(Working data)
——
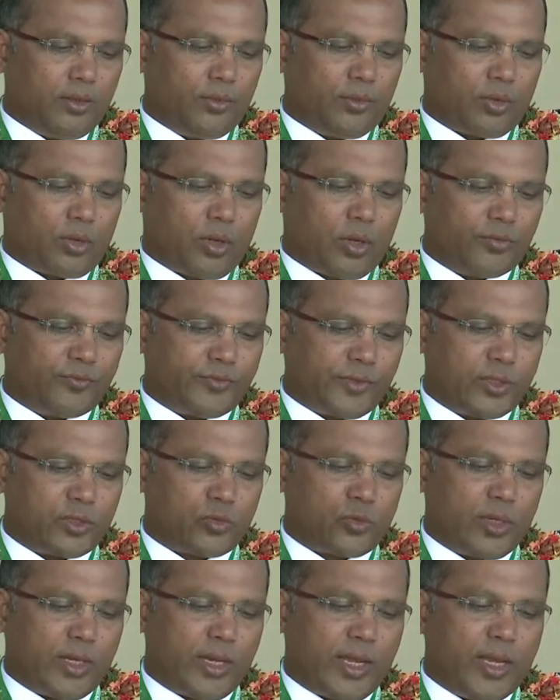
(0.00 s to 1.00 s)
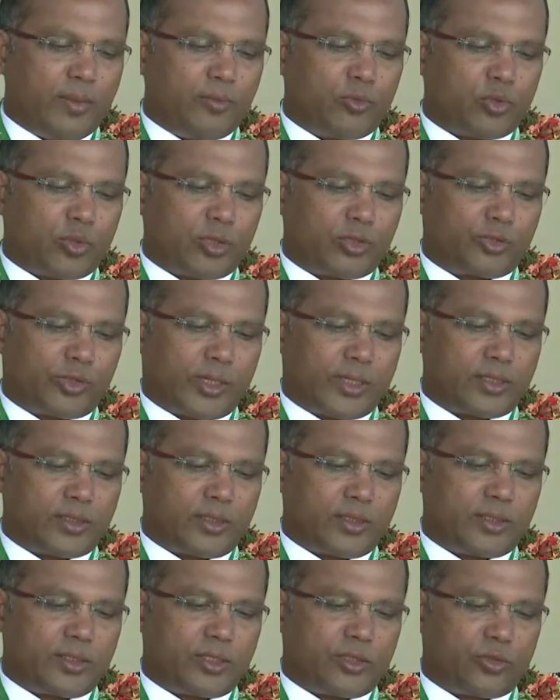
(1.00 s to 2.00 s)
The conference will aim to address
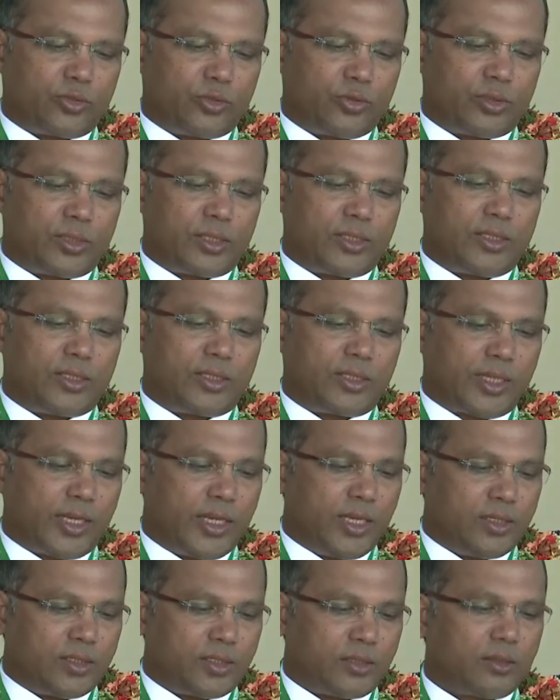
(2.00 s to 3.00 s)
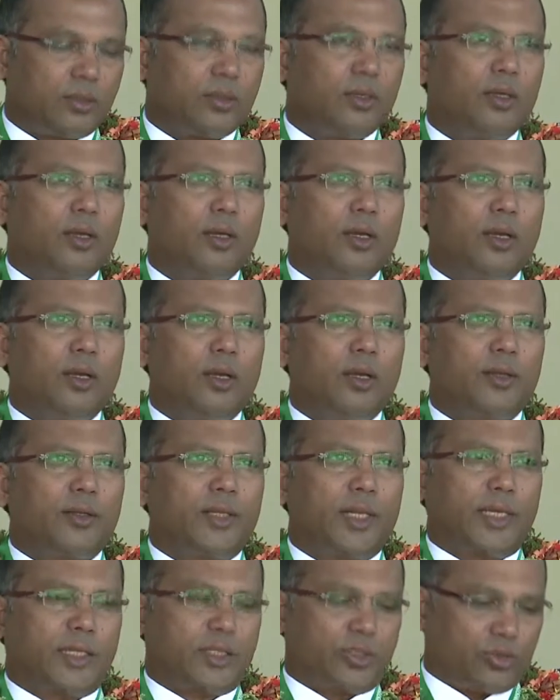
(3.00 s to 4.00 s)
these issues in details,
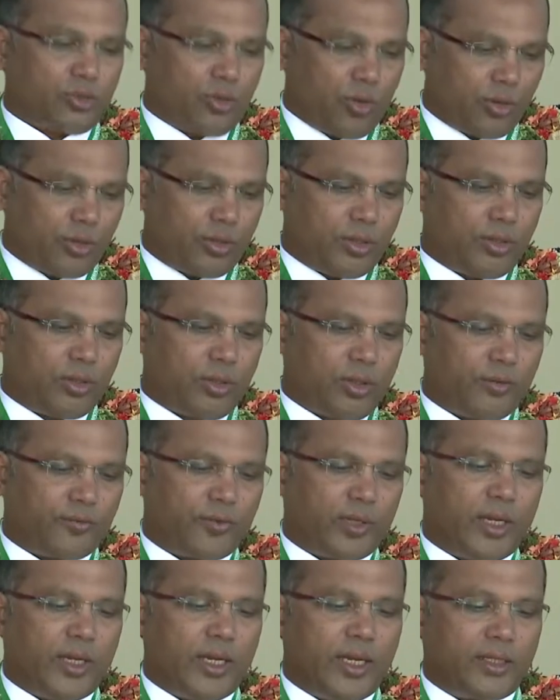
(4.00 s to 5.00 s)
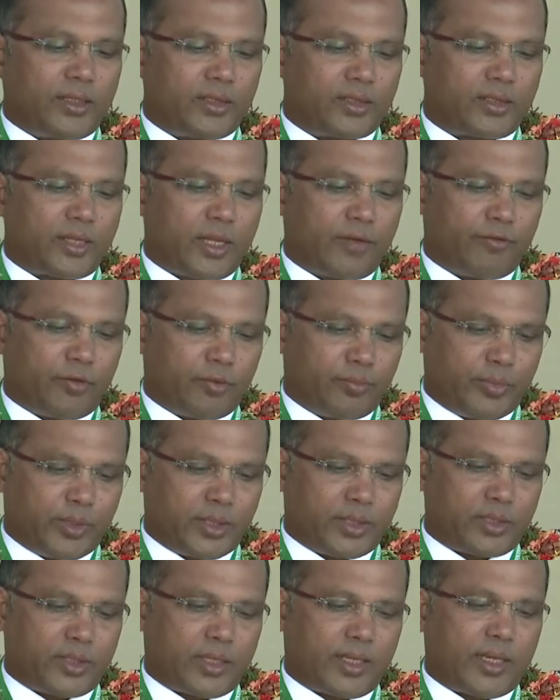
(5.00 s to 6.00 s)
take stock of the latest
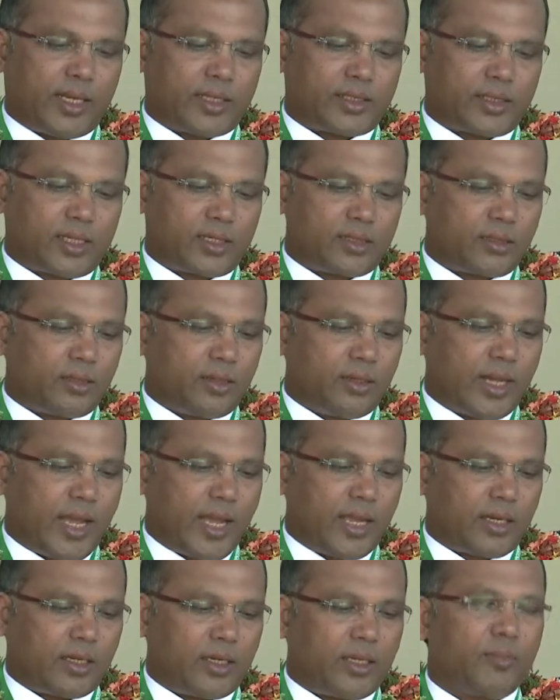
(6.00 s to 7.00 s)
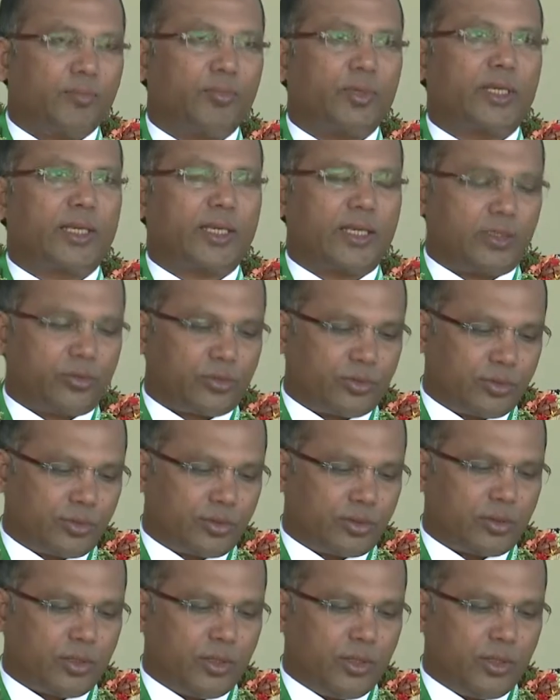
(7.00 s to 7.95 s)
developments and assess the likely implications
——
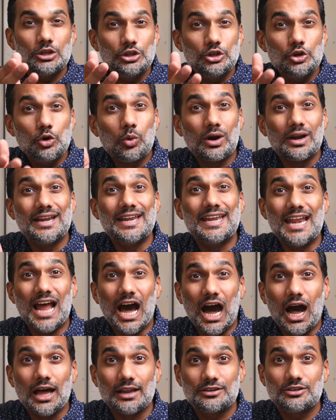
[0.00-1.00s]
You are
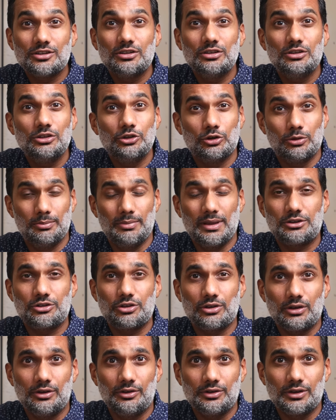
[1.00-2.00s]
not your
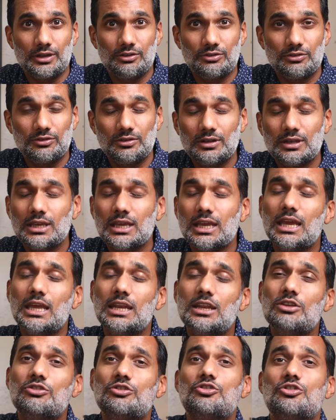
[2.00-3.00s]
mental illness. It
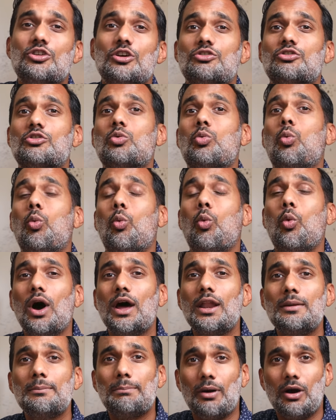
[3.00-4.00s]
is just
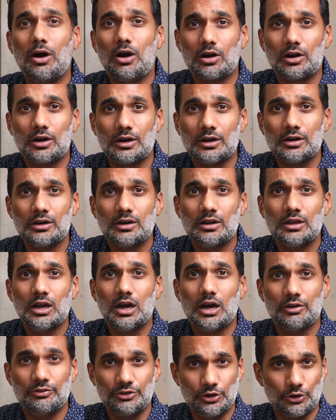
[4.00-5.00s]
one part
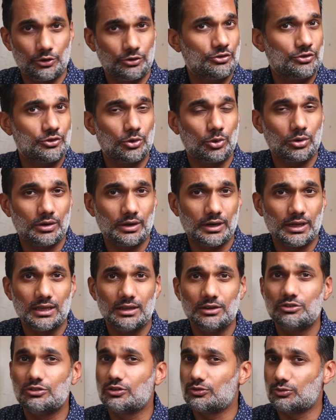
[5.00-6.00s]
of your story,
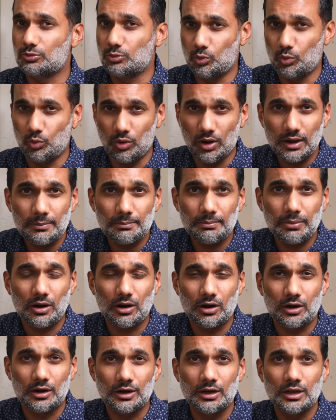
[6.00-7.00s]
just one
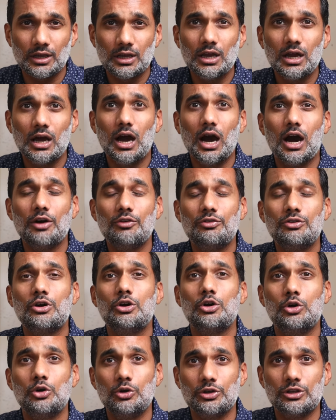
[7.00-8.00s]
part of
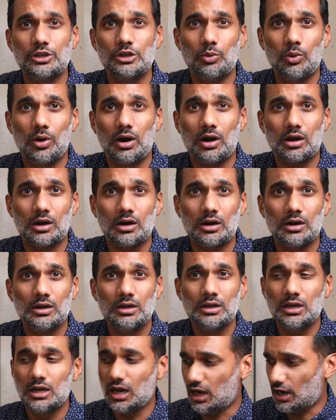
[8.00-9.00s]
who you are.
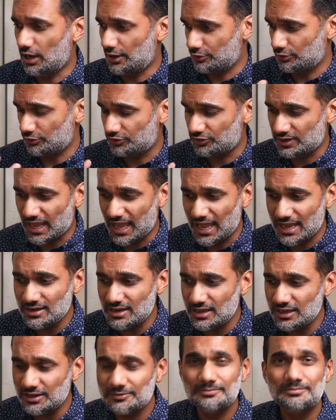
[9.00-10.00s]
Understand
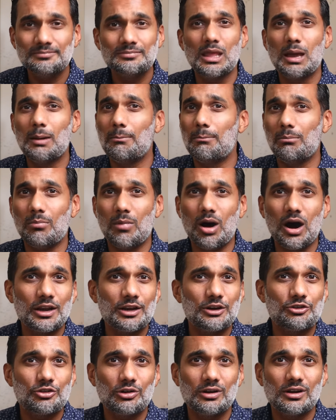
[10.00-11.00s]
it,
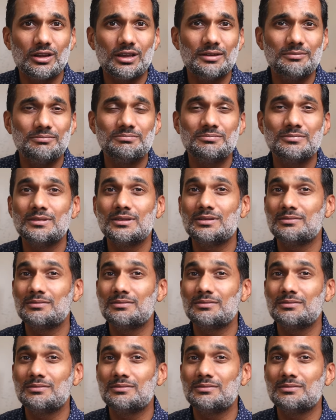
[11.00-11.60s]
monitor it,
——
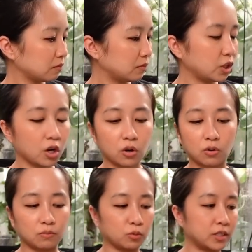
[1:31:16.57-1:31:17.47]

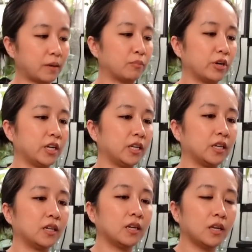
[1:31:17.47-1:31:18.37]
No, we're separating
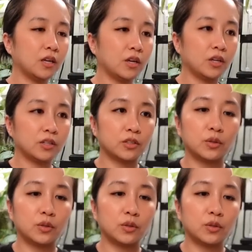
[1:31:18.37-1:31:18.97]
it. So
——
(Work required)
Using the data above, give again exactly the lines starting at the one holding "(0.00 s to 1.00 s)" and ending at the one holding "(6.00 s to 7.00 s)", inclusive, and nothing more. Omit the pictures.

(Result for this task)
(0.00 s to 1.00 s)
(1.00 s to 2.00 s)
The conference will aim to address
(2.00 s to 3.00 s)
(3.00 s to 4.00 s)
these issues in details,
(4.00 s to 5.00 s)
(5.00 s to 6.00 s)
take stock of the latest
(6.00 s to 7.00 s)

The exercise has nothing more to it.